災情發生地在偏僻的山村,越靠近災區,道路越窄,路況越差,路邊的人群越多。當地人已從親戚朋友口中得知了災情的消息,心急如焚的他們徒步在泥濘的山路上來回奔走。
“死了,人都死了!救出來一個死了,又救出來一個也死了。”早先跑到現場救人的附近村民們開始折返下山,垂頭喪氣。“現在都是部隊在上面救人了,我們幫不上忙了。”
天色擦黑時,都市時報記者趕到現場。彼時,拉起的警戒線已經將一旁高高隆起的“山丘”團團圍住。那座“山丘”是由山體垮塌下來的石塊和泥漿造就的,“山丘”的下方,掩埋著46名村民和他們的房屋。數以百計的搜救人員分散圍繞在十幾臺挖掘機旁,他們的目光注視著挖掘機的挖斗,它正在不斷刨開“山丘”上的石塊。“慢點!小心!”人群中不斷有人高聲提醒。
天越來越黑,氣溫越來越低,天上飄起了雪花。大片大片的雪花在暗夜里紛紛揚揚地灑落,落在了救援人員的肩頭、臉上,落在挖出的一個個深坑里。深坑的下方被現場的燈光照亮,救援者覺得,那里或許還隱藏著生的希望。
每一次發現被埋者的時候,驚呼聲總會從救援現場傳出,人們太盼望發現生還者了,所有人的心時刻都提到嗓子眼上。“唉,又是一個……都不行了。”一次又一次的滿懷希望,換來的卻是一聲又一聲無奈的嘆息。
當夜,救援持續進行,一直到次日中午。46名遇難者的遺體全部找到后,搜救工作在沉重的氣氛中結束了。

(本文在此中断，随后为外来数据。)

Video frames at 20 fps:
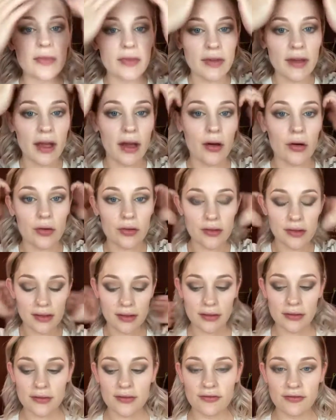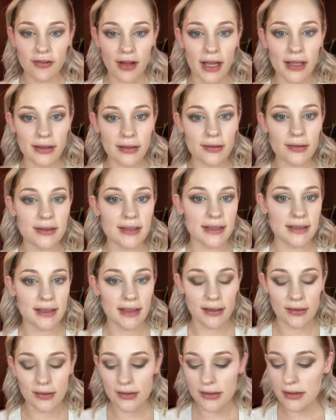Now, fine little
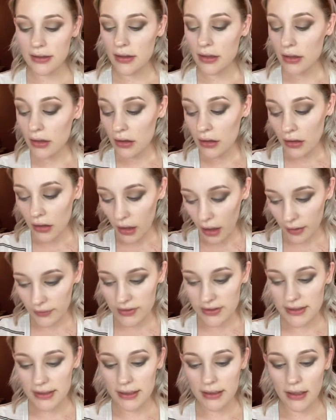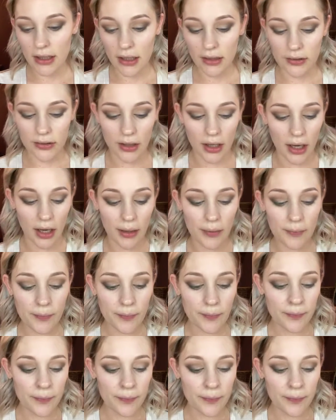details. Obviously the under eye.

據鎮雄官方通報,事故發生后,該縣及時啟動特大型突發性地質災害應急預案(I級),迅速組織公安、武警消防官兵、民兵應急分隊、礦山救護隊及周邊鄉鎮干部群眾千余人投入救援工作。至1月12日11時50分,46名遇難者遺體已全部搜出。此后,工作重點轉入善后事宜處置及災后恢復重建。
破碎的山村家庭
一個8口人的家庭中,有5人遇難。面對5具親人的遺體,周邦舉淚如雨下。
1月12日上午10點,村民趙明舉的遺體以仰面朝天的方式被發現并挖掘出來。趙家8口人中5人遇難,他是5個人中最后一個被挖出來的。他的遺體在“山丘”角落一處深約5米的泥水坑中被發現,其時,46名遇難者中已經找到43人。
救援現場,在挖掘機挖斗的一次次努力下,一處深約5米的大坑逐漸形成。由于坑中有大量污濁不堪的泥水,一旁的搜救人員死死地盯著每一個挖掘步驟,唯恐漏掉什么。

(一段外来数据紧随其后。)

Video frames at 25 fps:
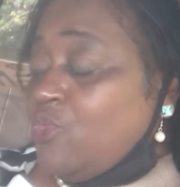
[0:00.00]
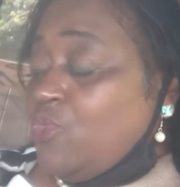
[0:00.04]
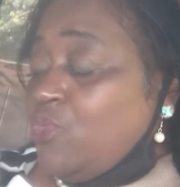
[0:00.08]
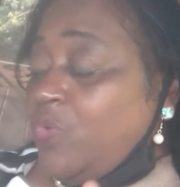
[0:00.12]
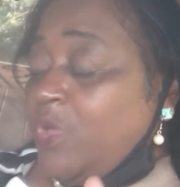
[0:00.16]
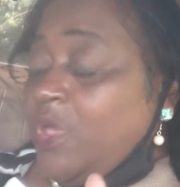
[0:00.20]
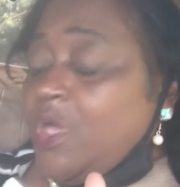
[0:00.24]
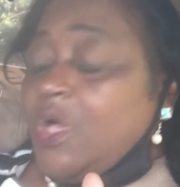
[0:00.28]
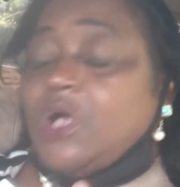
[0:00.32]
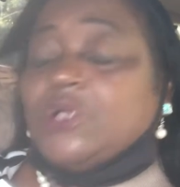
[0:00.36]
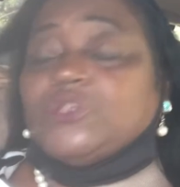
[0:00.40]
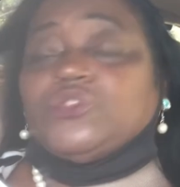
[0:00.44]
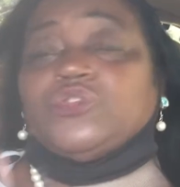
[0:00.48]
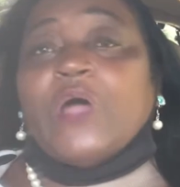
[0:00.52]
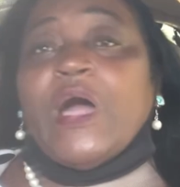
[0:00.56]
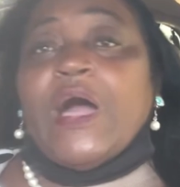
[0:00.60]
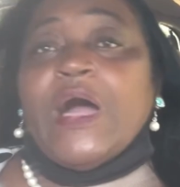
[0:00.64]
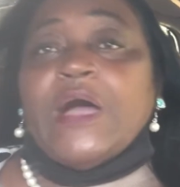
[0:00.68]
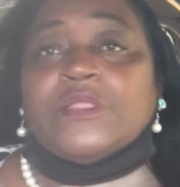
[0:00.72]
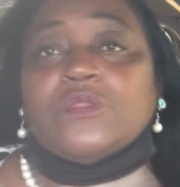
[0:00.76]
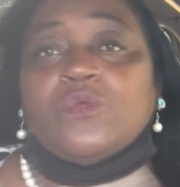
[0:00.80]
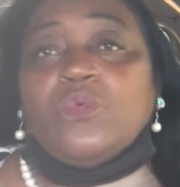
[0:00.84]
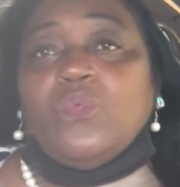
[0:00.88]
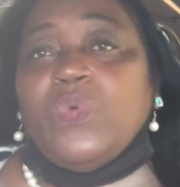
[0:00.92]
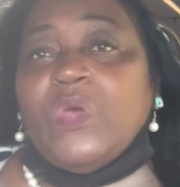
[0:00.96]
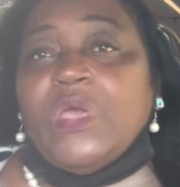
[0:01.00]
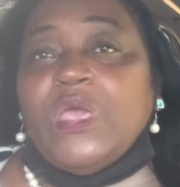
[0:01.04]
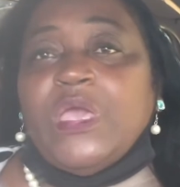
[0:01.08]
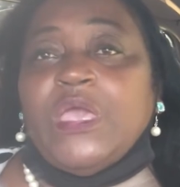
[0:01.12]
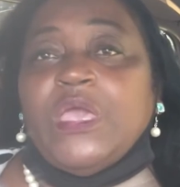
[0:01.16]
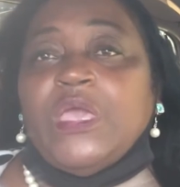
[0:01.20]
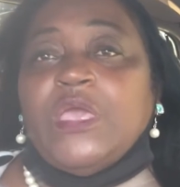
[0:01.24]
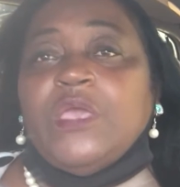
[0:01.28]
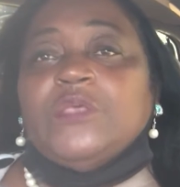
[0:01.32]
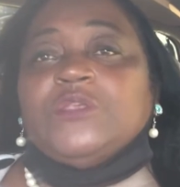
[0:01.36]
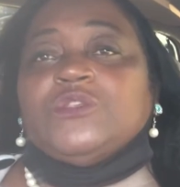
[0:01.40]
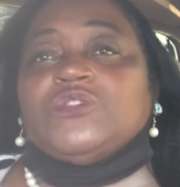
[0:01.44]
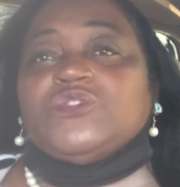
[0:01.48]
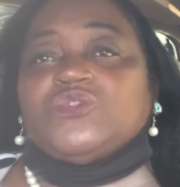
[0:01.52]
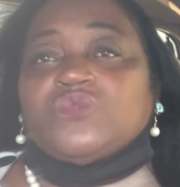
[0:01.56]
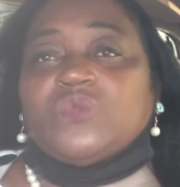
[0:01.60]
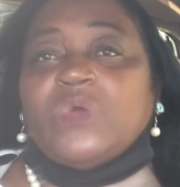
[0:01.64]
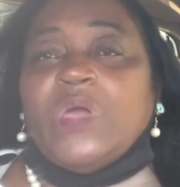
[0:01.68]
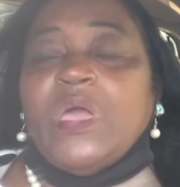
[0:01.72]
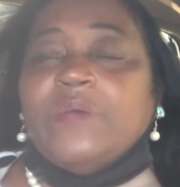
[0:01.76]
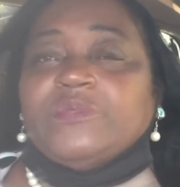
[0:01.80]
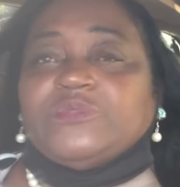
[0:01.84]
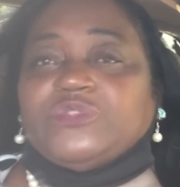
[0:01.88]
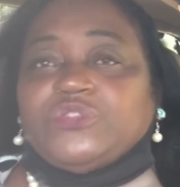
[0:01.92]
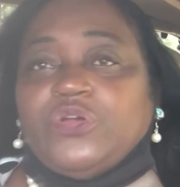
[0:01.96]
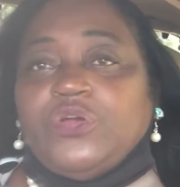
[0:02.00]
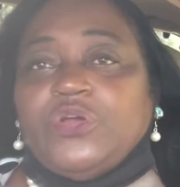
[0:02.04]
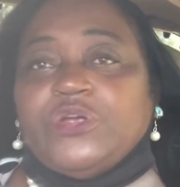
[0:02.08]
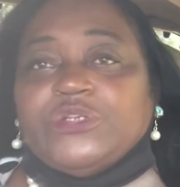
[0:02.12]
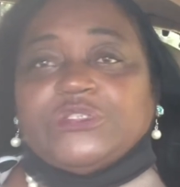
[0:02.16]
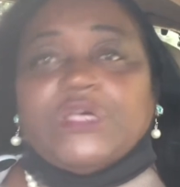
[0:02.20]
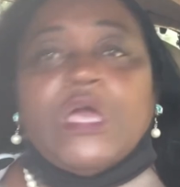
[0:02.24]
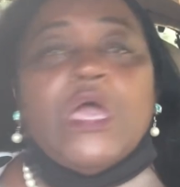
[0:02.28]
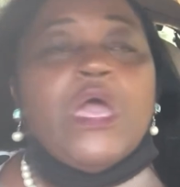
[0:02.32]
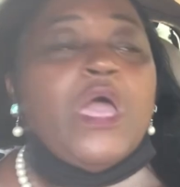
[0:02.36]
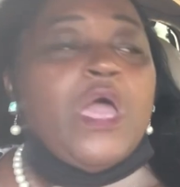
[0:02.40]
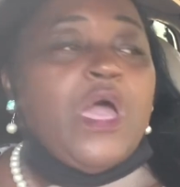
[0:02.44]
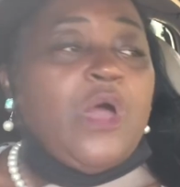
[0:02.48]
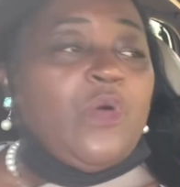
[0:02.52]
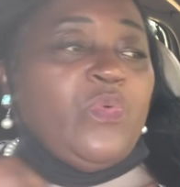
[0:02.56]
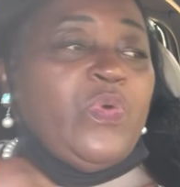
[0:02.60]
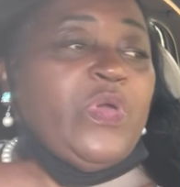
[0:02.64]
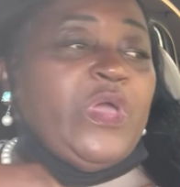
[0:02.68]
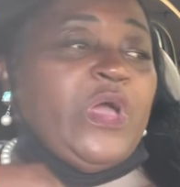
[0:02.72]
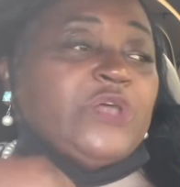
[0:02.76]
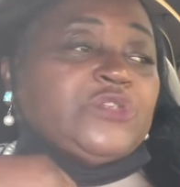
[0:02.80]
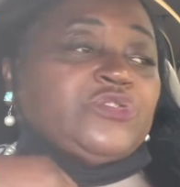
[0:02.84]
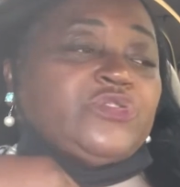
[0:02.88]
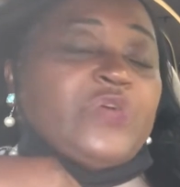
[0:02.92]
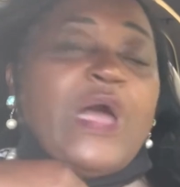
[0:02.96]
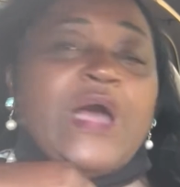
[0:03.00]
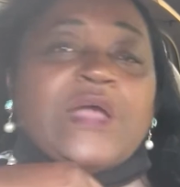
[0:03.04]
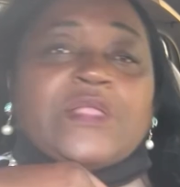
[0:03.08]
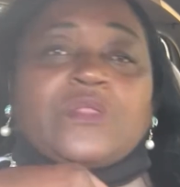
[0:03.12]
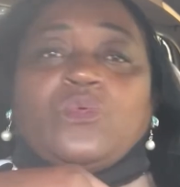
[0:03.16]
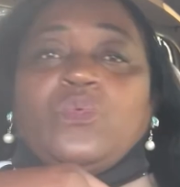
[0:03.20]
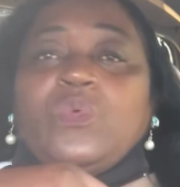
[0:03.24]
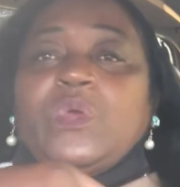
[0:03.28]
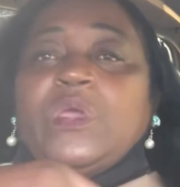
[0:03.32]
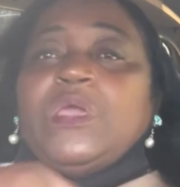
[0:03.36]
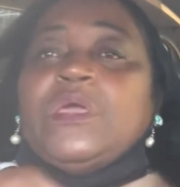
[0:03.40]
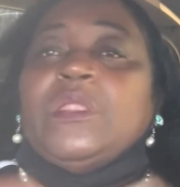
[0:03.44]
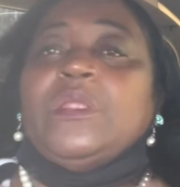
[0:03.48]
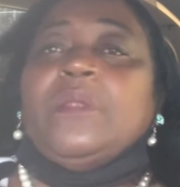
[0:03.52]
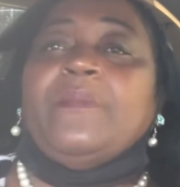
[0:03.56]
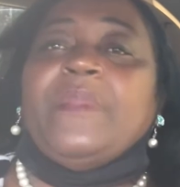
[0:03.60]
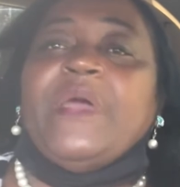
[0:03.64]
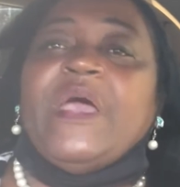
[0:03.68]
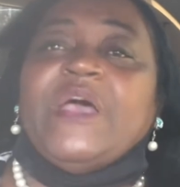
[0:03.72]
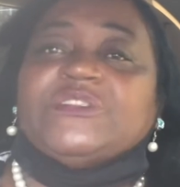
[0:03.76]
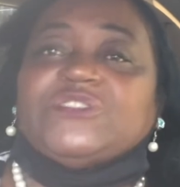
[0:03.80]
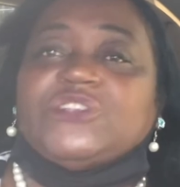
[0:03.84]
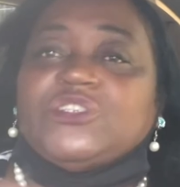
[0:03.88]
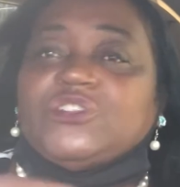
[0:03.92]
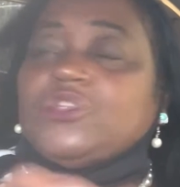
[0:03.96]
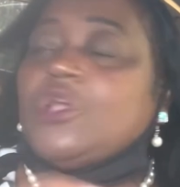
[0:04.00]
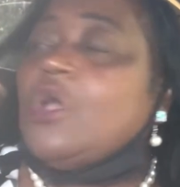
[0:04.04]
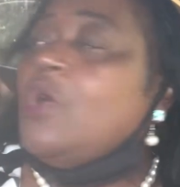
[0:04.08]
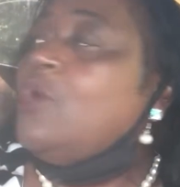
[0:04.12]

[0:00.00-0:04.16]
we are trying to read scriptures and we are trying to read a message,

“快停下,有只人的腳!”10點左右,一名武警戰士大喊起來,年輕的挖掘機駕駛員趕緊抬起挖斗,輕輕移開。不可能再有生還的可能了,在場的人們分明看到,深坑中有一具遺體,僅一只腳露在外面,身體的其他部位還沒在了黏性極強的淤泥之中。
救援立即展開,近十名武警戰士跳進坑中,用手刨的方式試圖將遇難者遺體搶救出來。但是遺體掩埋太深,周圍的污泥緊緊吸著,年輕力壯的武警戰士們使出渾身氣力,遇難者的遺體始終無法妥善挖出。最終,這具遺體還是靠挖掘機挖了出來。
挖斗抬升的過程中,在堆滿污泥的挖斗上方,遺體仰面朝天,上半身被厚實的污泥牢牢覆蓋著,沾滿泥漿的左腿耷拉在挖斗的邊緣,滿是泥漿的右腿變形扭曲著。

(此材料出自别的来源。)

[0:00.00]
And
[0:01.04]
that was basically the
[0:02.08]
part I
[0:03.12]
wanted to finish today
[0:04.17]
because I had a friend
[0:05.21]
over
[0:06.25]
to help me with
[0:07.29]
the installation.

“我姐夫,我姐夫!我都找遍了,就是沒找到我姐夫,這就是我姐夫!”村民周邦舉大喊著沖了上去,被救援人員攔下,“讓我看看,讓我看看,是我姐夫,一定是我姐夫!”此前,在村里臨時設置的遺體停放點,周邦舉已經找到了包括姐姐在內的4名遇難親人,只有姐夫趙明舉一直下落不明。
遺體終于得到確認,確是趙明舉無疑。周邦舉跪在5名親人的遺體面前,淚如雨下。“我一直忍著……遇上這么大的天災,誰都躲不掉。我知道是不可能(活)了,就想親眼看著他們都能找到。可是,我現在忍不了了。”悲傷彌漫在這個45歲的男人臉上。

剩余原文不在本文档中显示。